Voluntary Compensation coverage extends workers compensation benefits to workers who would not otherwise be eligible to receive these benefits. Why would you want to spend money on insurance you are not required to provide?
Voluntary Compensation coverage can head off lawsuits by injured workers. Tiffany sued Beth's Baubles because she needed help paying her medical bills. If Beth had voluntarily provided workers compensation benefits, Tiffany would have had no reason to sue Beth's company. Moreover, voluntary benefits are a gesture of good will. By offering these benefits, Beth would have demonstrated that she cared about Tiffany and was concerned about her welfare.
Covers Employees Only
To qualify for coverage under the Voluntary Compensation endorsement, a worker must be an employee as that term is defined by your state's workers compensation law. In most states, volunteer workers don't qualify as employees so they aren't covered under Voluntary Compensation. As noted previously, independent contractors aren't considered employees. Thus, they can't be covered under the Voluntary Compensation endorsement either.
The injuries covered under Voluntary Compensation are virtually identical to those that are covered under the standard NCCI workers compensation policy. The endorsement covers bodily injury by accident or bodily injury by disease (including death). For an injury to be covered, it must:
- Be sustained by an employee included in the group of employees described in the endorsement schedule. For example, the endorsement might cover "casual workers" or farm workers."
- Arise out of and in the course of employment necessary or incidental to work in a state listed in the endorsement schedule. The specific state in which the workers are employed must be listed in the endorsement.
- Occur during the policy period and take place in the United States, its territories or possessions, or Canada. The injury may occur somewhere else (such as in a foreign country) if the employee is a U.S. or Canadian citizen temporarily away from those places (on a business trip).
An occupational disease is covered only if it is caused or aggravated by the conditions of your employment.
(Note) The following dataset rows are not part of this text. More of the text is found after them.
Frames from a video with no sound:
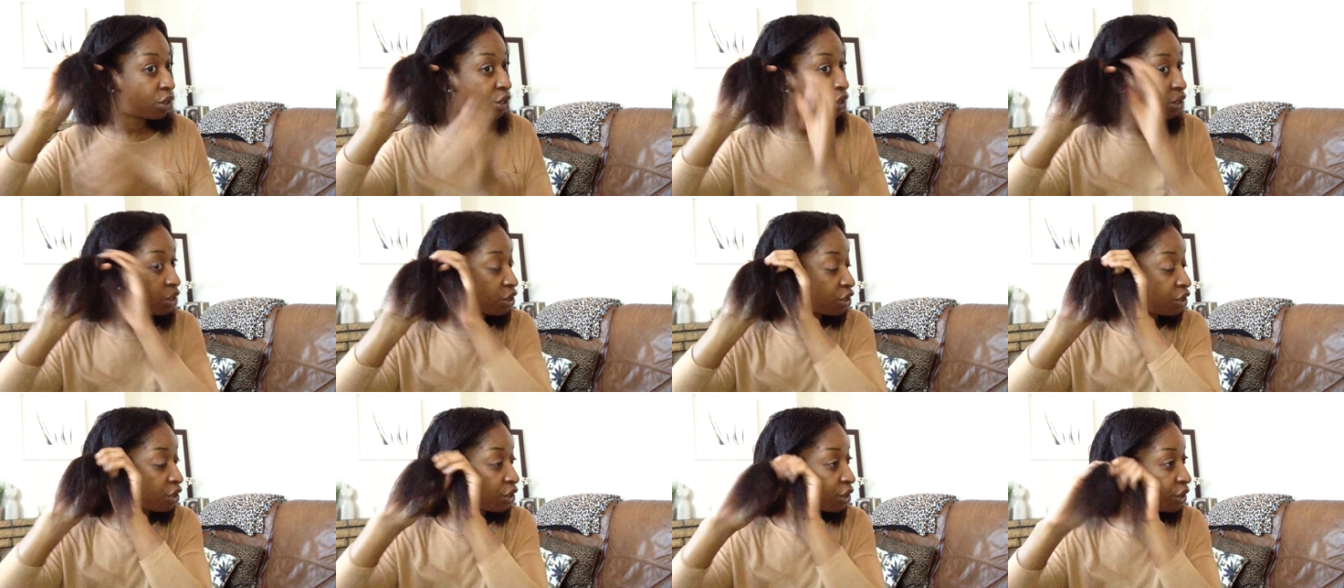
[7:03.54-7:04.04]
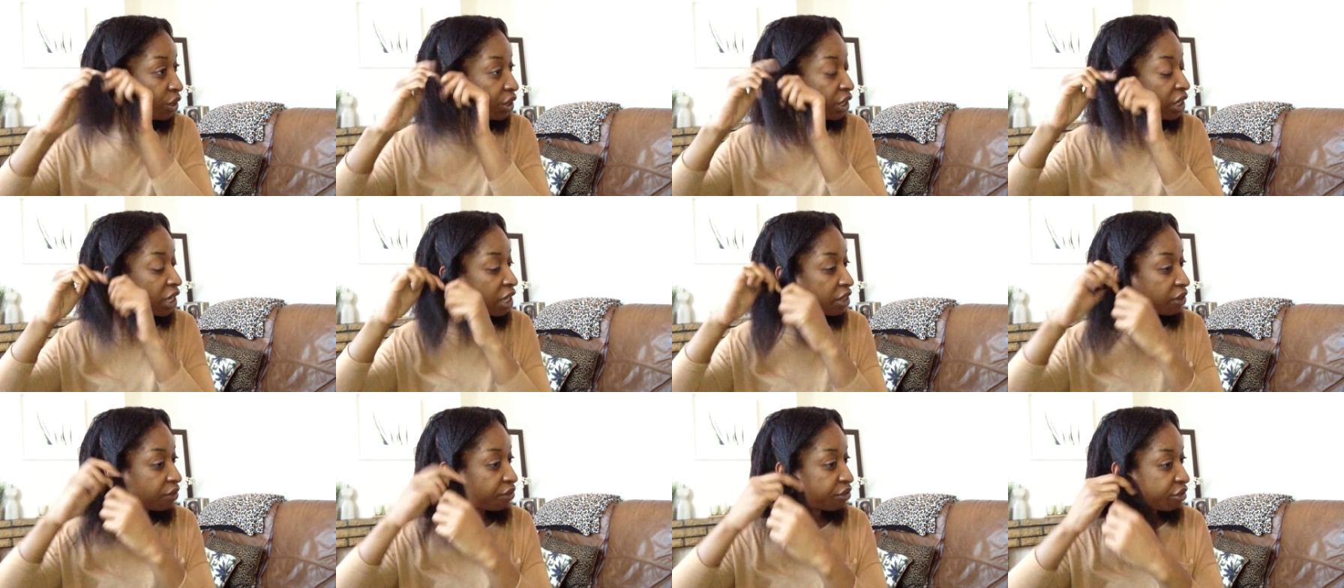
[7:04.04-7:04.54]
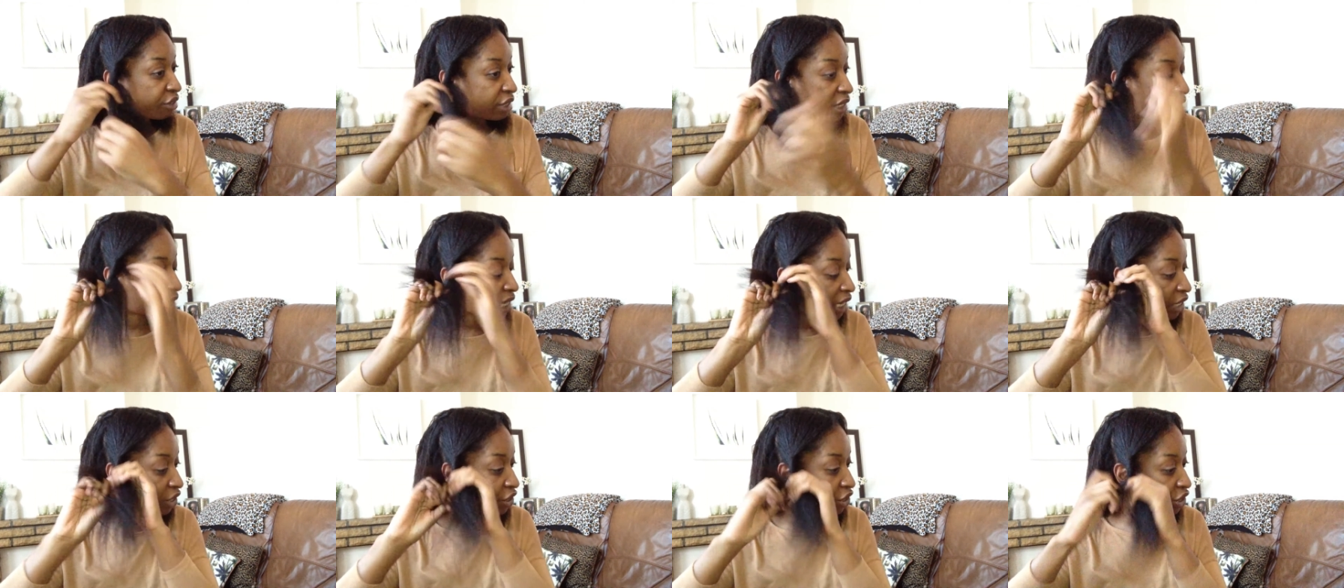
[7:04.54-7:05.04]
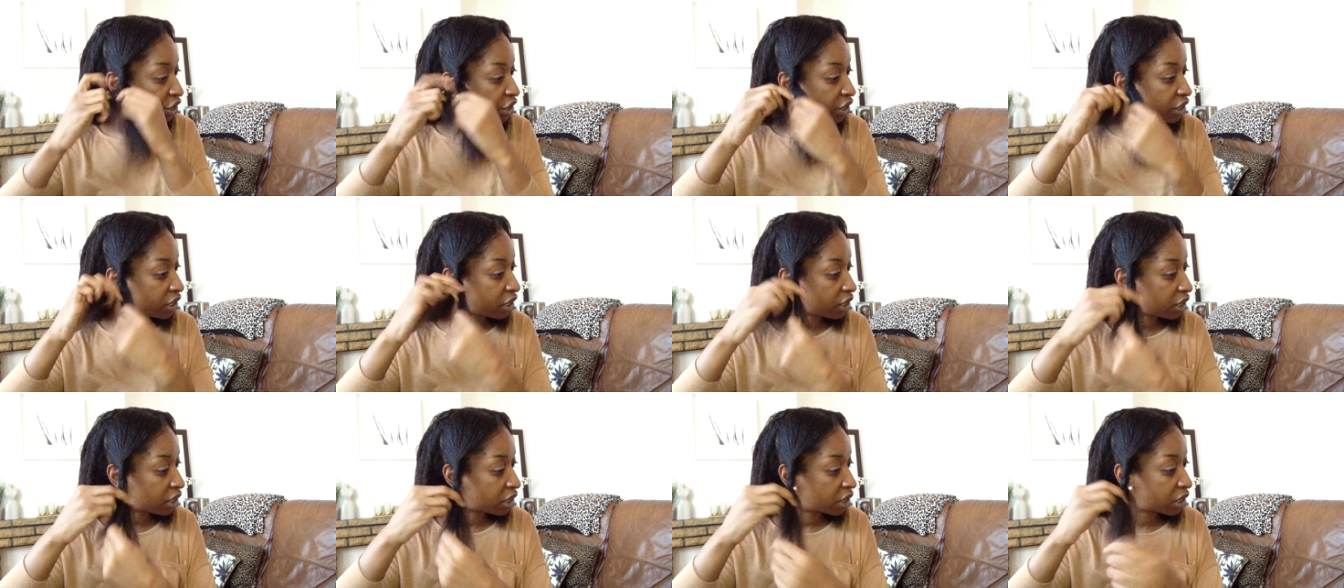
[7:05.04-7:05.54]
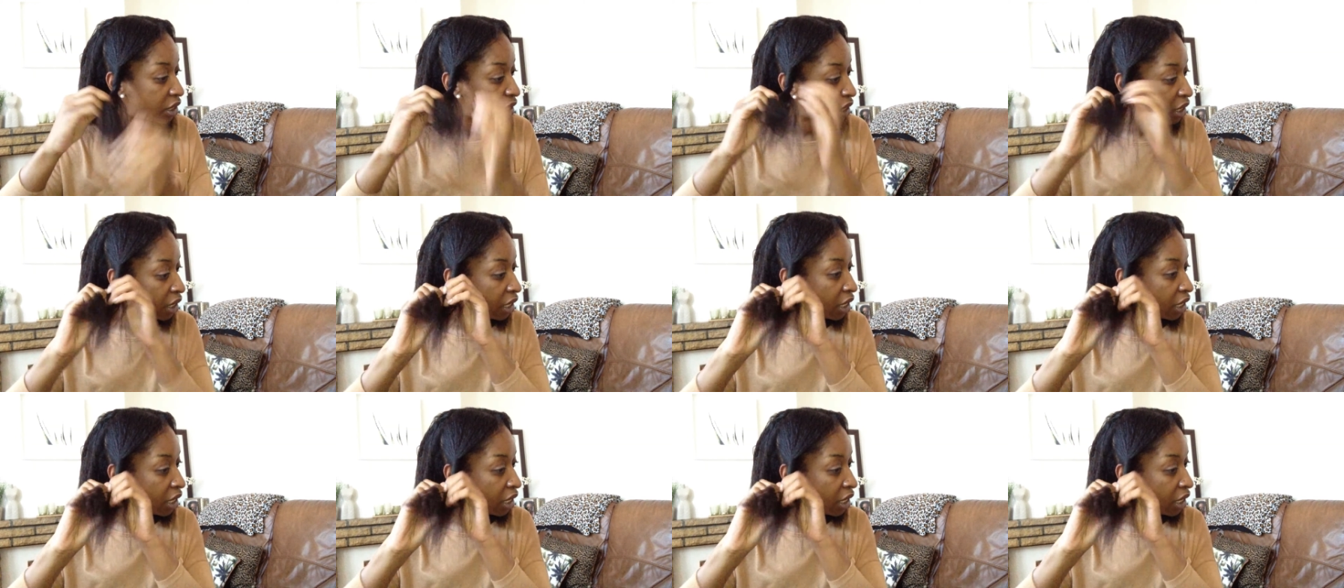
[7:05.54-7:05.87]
to do the other three sections.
For example, suppose a worker contracts asbestosis. The worker's disease is covered by your policy only if your employment of that worker cause the disease or made it worse.
Voluntary Compensation coverage affords the same benefits that would have been provided if the workers were subject to the state workers compensation law. For instance, if "New York" is listed in the endorsement, the workers will receive the benefits normally provided by New York's workers compensation law.
The endorsement provides no coverage for employees that are covered by any workers compensation law. Workers who are subject to the law don't need voluntary coverage. The endorsement also excludes any injury you cause to a worker intentionally.
Release of Liability
As a condition of receiving benefits, a worker must release you and the insurer of all responsibility for the injury or death. In other words, the worker cannot accept benefits for an injury, and then file a lawsuit against you or the insurer for the same injury. The worker must also transfer to the insurer his or her rights of subrogation against anyone liable for the injury.
Finally, the Voluntary Compensation endorsement affords employers liability coverage. This coverage protects you if the worker declines workers compensation benefits, and sues you for damages instead.